Years later, on a fall football weekend, I drove out to see the old place, and I had trouble finding it. The whole area had developed, and the roads were crowded, and on the corner of our old road were traffic lights and a chain drugstore and an office complex with parking lots. The dirt road had been paved, and instead of hedge rows and cornfields, there were curbs and sidewalks and sprinklered lawns, and when I got to where our property had been, the farmhouse and the lilac and the apple orchard were gone. Instead, there stood rows of multi-gabled vinyl houses with attached garages and driveways and paved subdivision roads. I had trouble even recognizing the lay of the land, until I realized it was part of a larger parcel now, and they had re-graded everything flat for the subdivision.
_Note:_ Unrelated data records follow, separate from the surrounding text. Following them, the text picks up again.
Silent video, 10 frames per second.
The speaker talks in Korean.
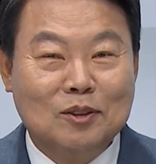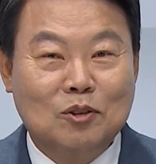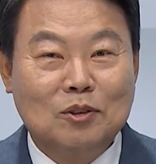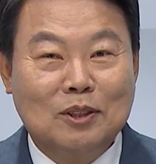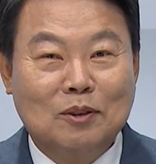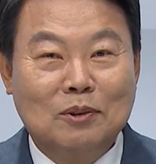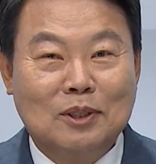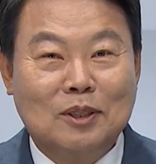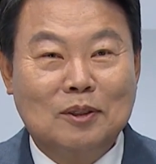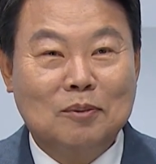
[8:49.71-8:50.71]
추진하고
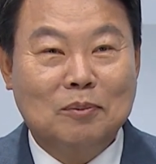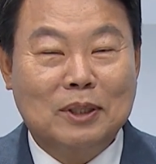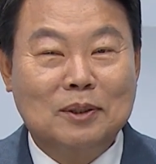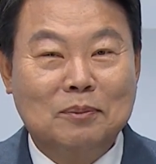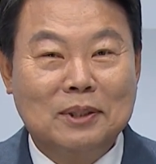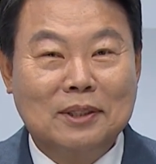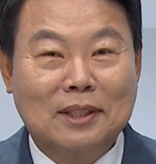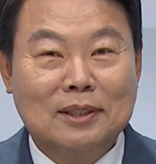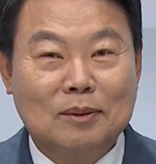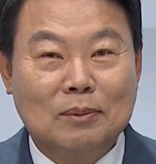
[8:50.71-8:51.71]
있다는 말씀을
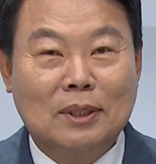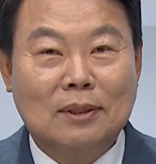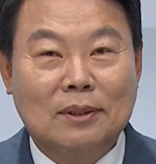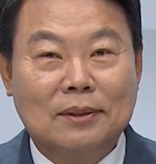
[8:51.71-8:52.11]
드리겠습니다.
Next to one house, though, toward the back, I noticed a single tree, untended and overgrown, but heavy with small fruit. The tree was at least thirty feet tall, with an upright habit and pencil-straight branches and golden-yellow apples, and I knew it was a Yarlington Mill. It had become merely part of the landscaping, and was probably considered a nuisance by its owner, given that it littered the ground with small, bad-tasting fruit. Years before, in that summer of fireblight, when I had cut down the Yarlington Mill, I had left the two-foot stumps in the ground, on the expectation that I’d pull them out the next spring, after the roots had released their hold, and the work had become easier. But to my amazement, when spring had come, every one of the stumps had sent up prodigious new suckers, and they were soon eight feet high, each one, after pruning, with a strong new central leader. I supposed it made sense; the whole root system had been intact to support new growth above ground, and apple trees, being tough, didn’t easily give up the ghost. Still, for a moment it had seemed as if the dead had come back to life.
I got back into the rental car and drove to the airport. I wished I had roots like my old apple trees, deep enough to withstand life’s fireblights and even the inevitable handsaw, but I had only what I was able to hold onto within myself. The rest seemed to get swept away by the ever-rising tide of the world around us. In the end, I knew that tide would wash away the traces of our lives entirely, until the once-rooted land was covered by a strange new sea, and only memory remained, a slender cord, to bind us to ourselves.
I couldn’t bring myself to let go of that cord, even as it frayed.